Update on systemic therapy for advanced soft-tissue sarcoma

Abstract

Background: Soft-tissue sarcoma (sts) represents a rare group of mesenchymal neoplasms comprising more than 50 heterogeneous subtypes. Great efforts have been made to increase the understanding of the treatment of advanced sts (unresectable or metastatic disease). We set out to determine whether outcomes for patients with advanced sts have improved over time and to assess the current evidence for systemic therapy.

Methods: In a scoping review, we evaluated the contemporary evidence for systemic treatment of advanced sts in adults (>18 years of age). Phase i, ii, and iii studies of systemic therapy for advanced sts published in the English language were included. After abstract and full-text review of seventy-seven studies, sixty-two trials met the inclusion criteria.

Results: The number of clinical trials conducted and published in advanced sts has increased over the last 30 years. Although median overall survival has increased, attempts at improving first-line therapy through dose intensification, doublet chemotherapy, or alternative backbones have not been successful. The optimal therapy beyond anthracyclines remains a challenge, especially given the heterogeneity that grouping multiple sts subtypes within clinical trials creates. However, increasing numbers of agents are being studied, and several studies had shown isolated benefit in progression-free or overall survival.

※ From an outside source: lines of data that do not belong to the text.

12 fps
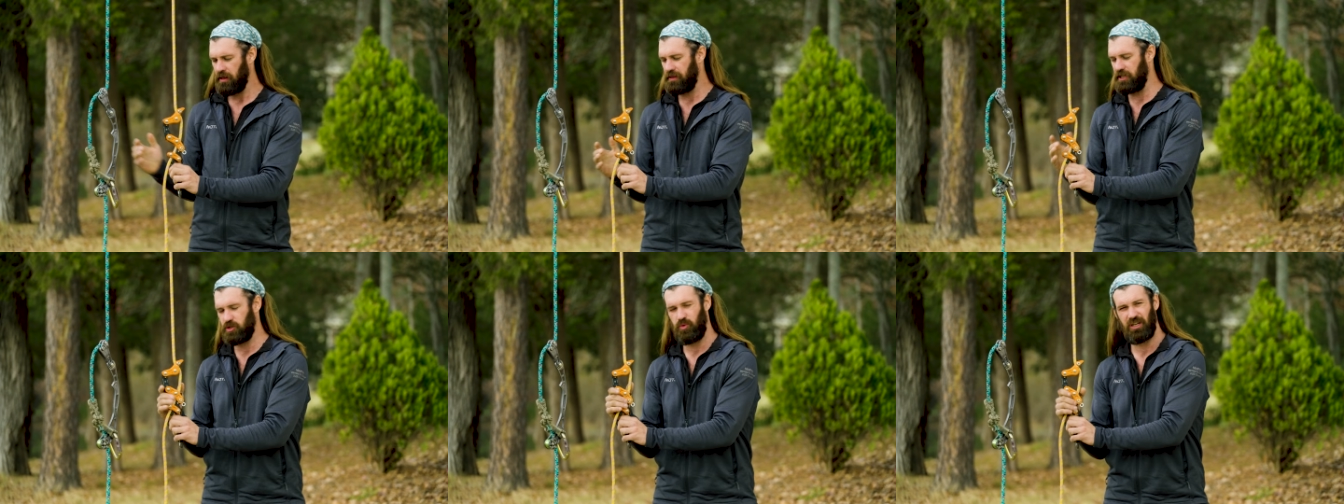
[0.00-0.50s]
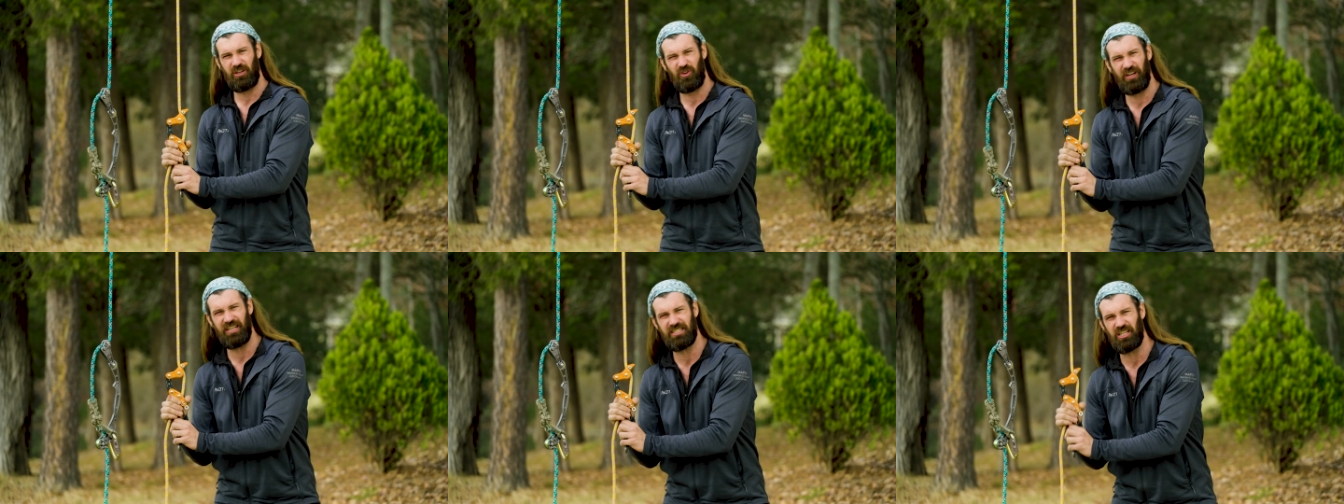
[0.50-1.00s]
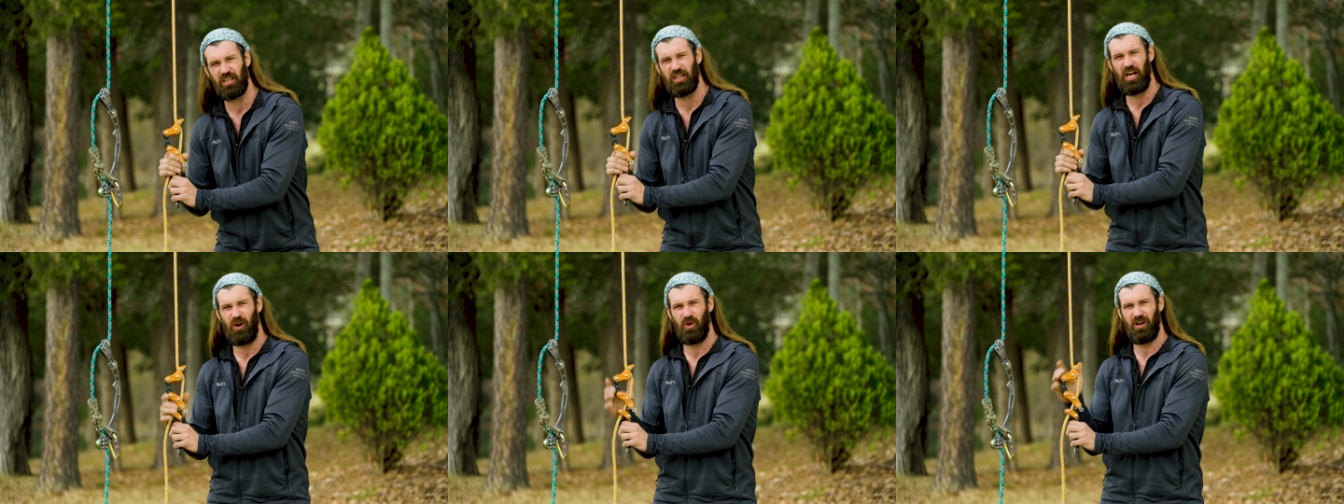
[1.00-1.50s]
this one creates it
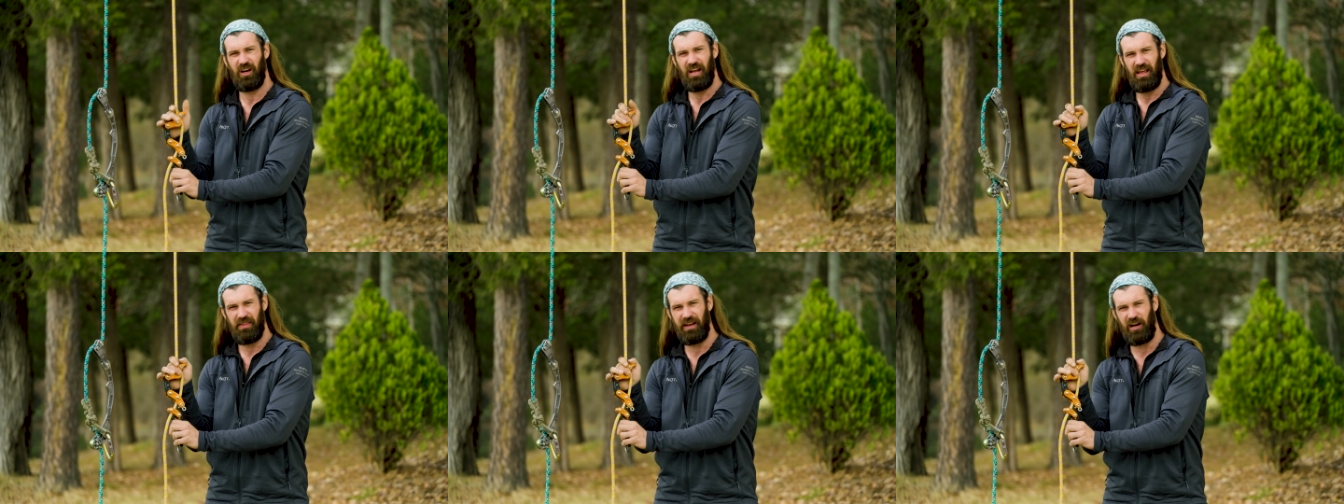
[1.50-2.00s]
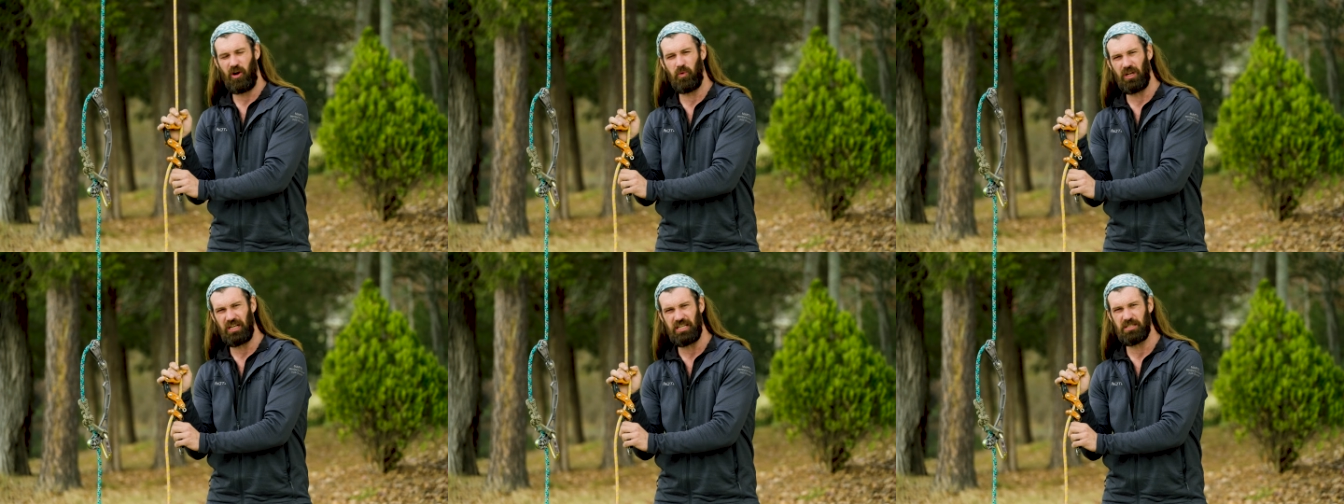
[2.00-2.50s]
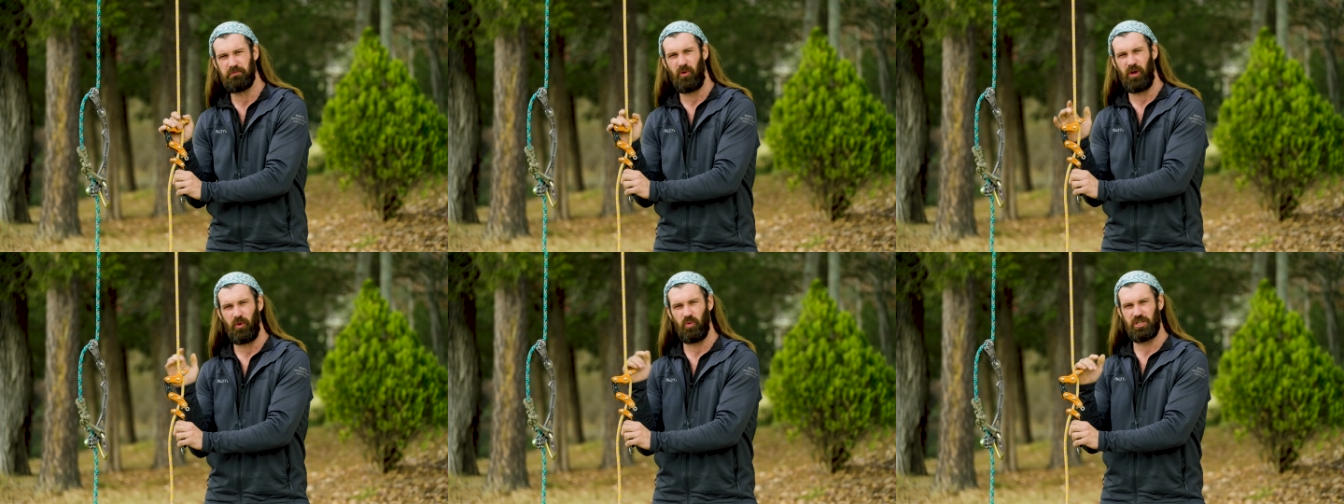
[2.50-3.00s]
lower than our release
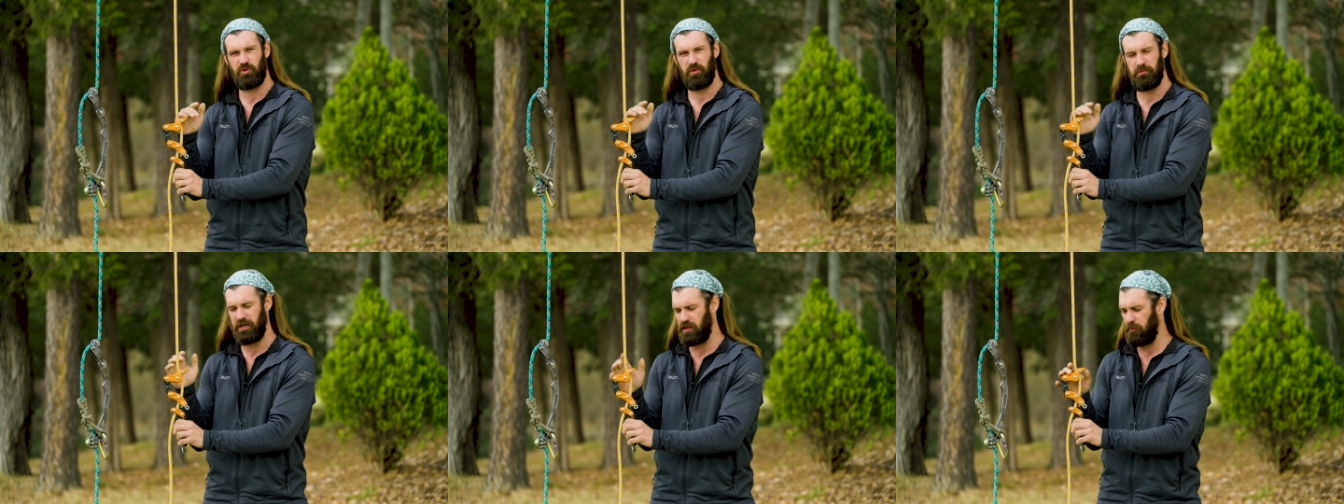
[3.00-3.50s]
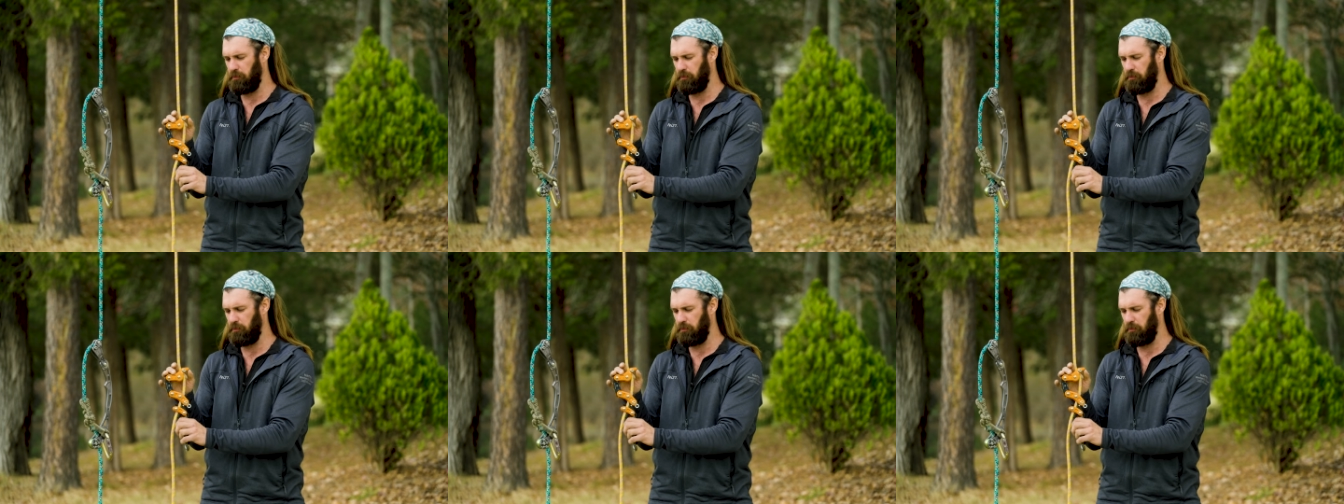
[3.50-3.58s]
point, which would be the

Summary: First-line systemic therapy with an anthracycline remains the standard of care for advanced sts. However, choice of subsequent therapy beyond anthracyclines remains challenging. Novel systemic therapies, use of molecular diagnostics to direct therapy, subtype-specific trials, and learnings from real-world retrospective data are all important for improving outcomes in patients with advanced sts.

Keywords: Soft-tissue sarcoma; advanced; anthracyclines; systemic therapy.

FIGURE 1

Consort diagram for the scoping review. STS = soft-tissue sarcoma; ES = Ewing sarcoma; RMS = rhabdomyosarcoma; GIST = gastrointestinal stromal tumor; DF = desmoid fibromatosis.

FIGURE 2

(A) Types of published study included (n = 62). (B) Trends in publication per year since 1987. (C) Class of systemic therapy used in the study. TKI = tyrosine kinase inhibitor.

FIGURE 3

Proposed treatment algorithm for advanced soft-tissue sarcoma (STS). ^aDacarbazine, gemcitabine, pazopanib, trabectedin. NGS = next-generation sequencing; PS = performance status; LMS = leiomyosarcoma; LPS = liposarcoma; MDC = multidisciplinary conference.